A Teenager's Perspective of Depression

August 9, 2017

EDITOR'S NOTE

 

If you struggle with self-harm or experience suicidal thoughts, the following post could be potentially triggering. You can contact the Crisis Text Line by texting “LISTEN” to 741741. For a list of ways to cope with self-harm urges, visit this resource.

 

A Guide for Parents and Guardians to Understand What Their Teens are Feeling and How to Help

 

The Signs

 

Signs of depression can sometimes be easy or sometimes hard to spot, depending on the severity.
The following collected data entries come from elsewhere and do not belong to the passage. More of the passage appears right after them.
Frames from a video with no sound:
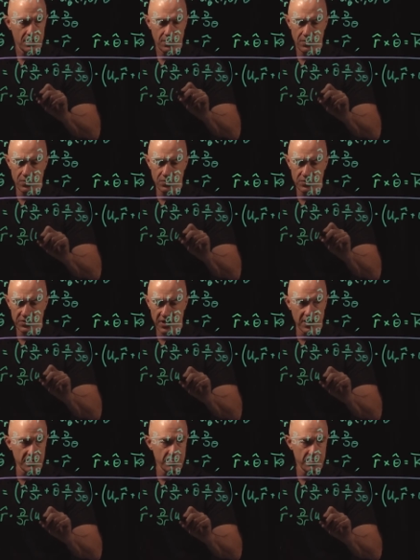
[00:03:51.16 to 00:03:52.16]
u
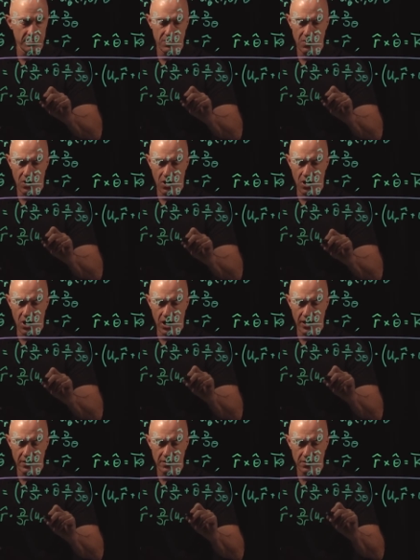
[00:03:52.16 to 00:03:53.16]
sub
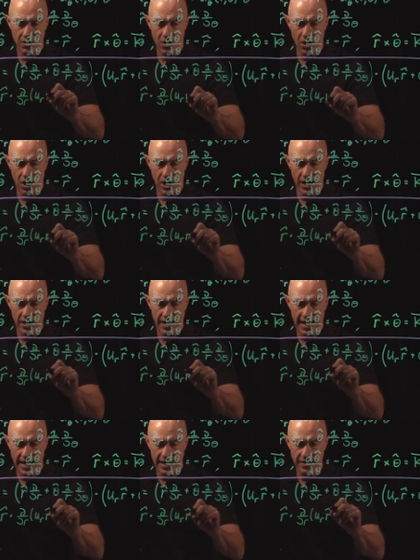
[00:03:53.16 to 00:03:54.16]
r
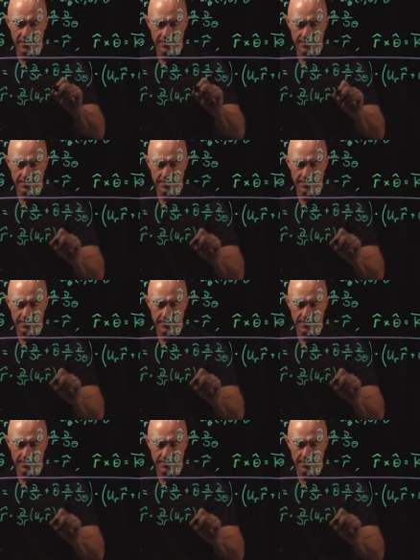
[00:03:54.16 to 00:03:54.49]
hat,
Mental illness is a sneaky little bastard who tries to slip by others so they don’t detect its presence. Fortunately, I can help you recognize and snuff out the intruder invading your teen — because I’m a teen with depression.

 

 

The Top 5 Signs

 

Excessive Sleeping or Not Enough:

 

Is your teen looking like he/she barely gets enough sleep even though they stay in bed hours on end during the day? That’s one of the major signs of depression — but it can also link to insomnia and other sleep issues, so be careful making accusations. If your teen is in bed all the time and barely comes out of his/her room, then it’s time for a talk.

 

For me, sleep is an escape mechanism from the troubles of reality. It makes things easier because you don’t have to do anything, you don’t have to think, and you don’t have to feel. Your teen can sleep all day, but at night they can be plagued by negative thoughts about himself/herself.

 

Another reason why sleep is a common symptom is because of the fact that it’s the closest thing to death anyone is ever going to get in the living world.

 

 

 

Weight Gain/Loss:

 

Indulging in food is a coping mechanism almost everyone is familiar with. With depression comes weight gain because of excessive eating to feel those happy hormones your teen misses. That or your teen experiences weight loss to the point their healthy body barely weighs more than a hundred pounds. Depression can lead to a feeling of emptiness where your teen might not be able to tell the difference if they’re hungry or not.

 

If you notice this, try having a talk with them; but try not to make them feel self-conscious about their eating habits.

 

 

 

Self Isolation:

 

Your teen might be spending more time alone. Maybe in his/her room, a park, the backyard maybe? Either way, depression makes the affected feel that isolation is the safest route to protect him/herself from rejection from family, friends, and even peers. Try nudging them out of their safe place once in a while and try to make them feel included.

 

 

 

Excessive Anger or Self Loathing:

 

Does your usually calm teen express more anger than he/she used to? Does he/she seem more unhappy with him/herself than you remember? Depression will do that. Your teen’s perception of how the world sees him/her changed, and this will make them angry at him/herself and the world. If your teen is angry all the time or more often than normal, it’s time to sit them down and have a chat.